Which lines below fall between the one containing "[1.00-2.00s]" and the one containing "Transcript, with fillers: asking"? Repeat them exactly, counting both of those lines, and add nothing else.

● Given data

Content starts

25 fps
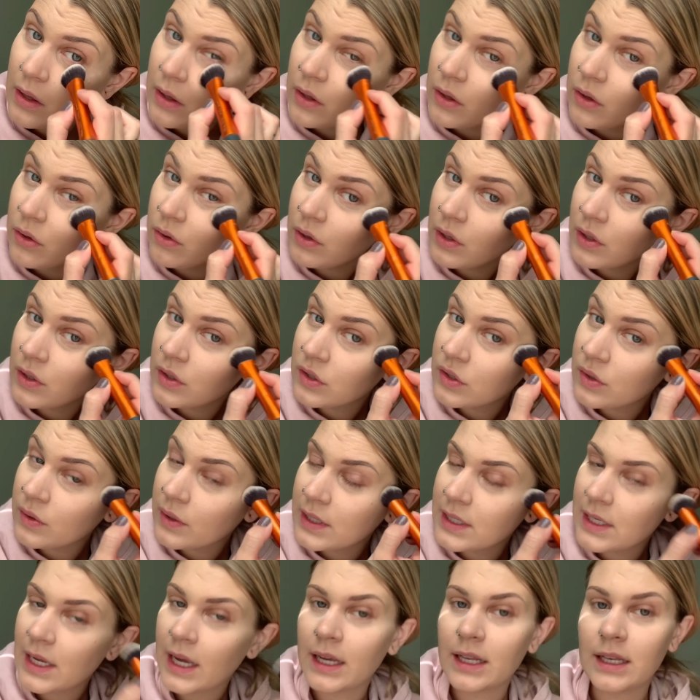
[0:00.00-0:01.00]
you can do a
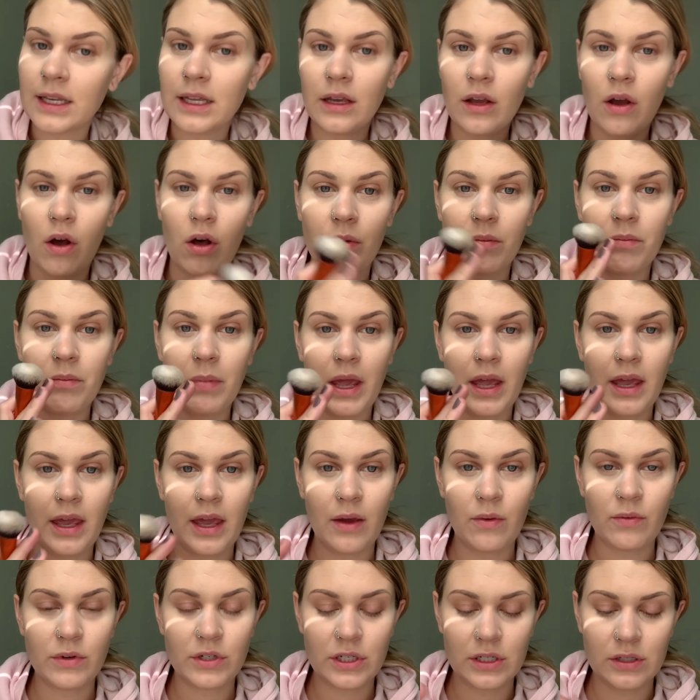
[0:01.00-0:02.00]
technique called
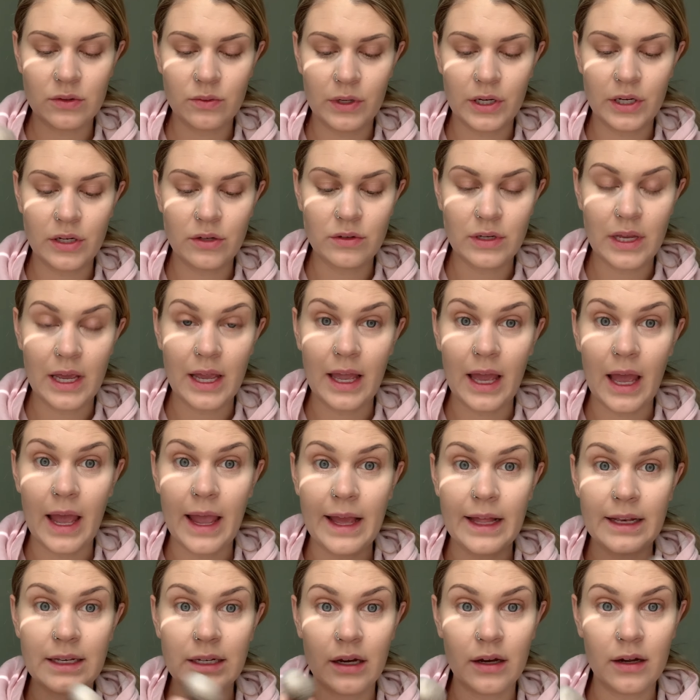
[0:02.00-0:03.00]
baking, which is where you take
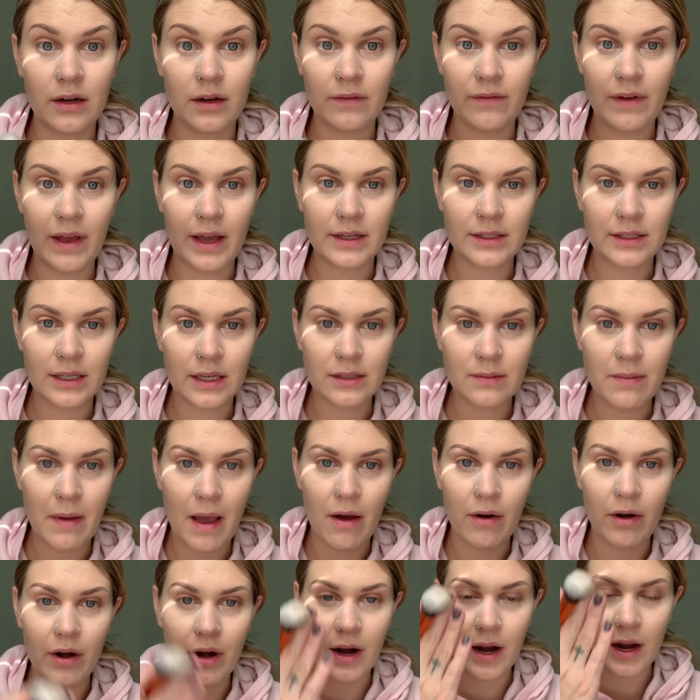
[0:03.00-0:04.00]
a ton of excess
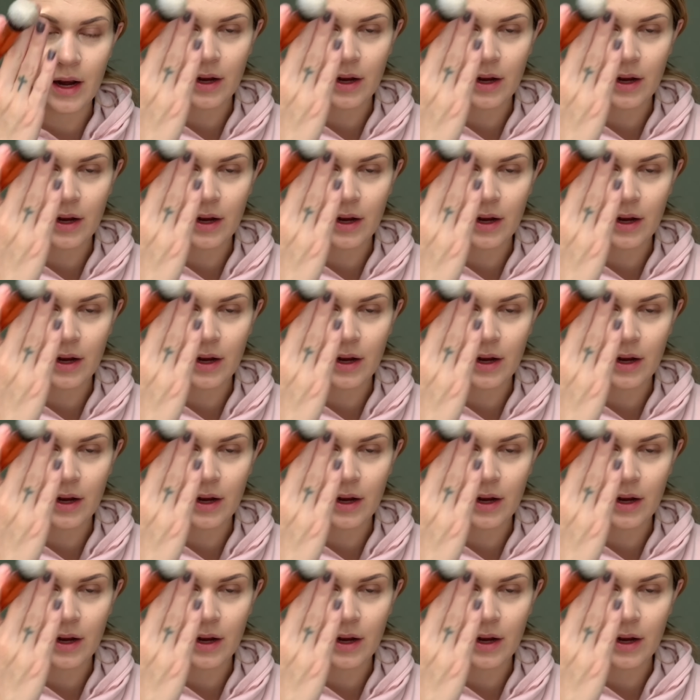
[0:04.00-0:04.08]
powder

Content ends
Content starts

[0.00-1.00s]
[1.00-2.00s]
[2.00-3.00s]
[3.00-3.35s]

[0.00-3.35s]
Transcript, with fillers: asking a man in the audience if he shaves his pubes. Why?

Content ends

● Task response
[1.00-2.00s]
[2.00-3.00s]
[3.00-3.35s]

[0.00-3.35s]
Transcript, with fillers: asking a man in the audience if he shaves his pubes. Why?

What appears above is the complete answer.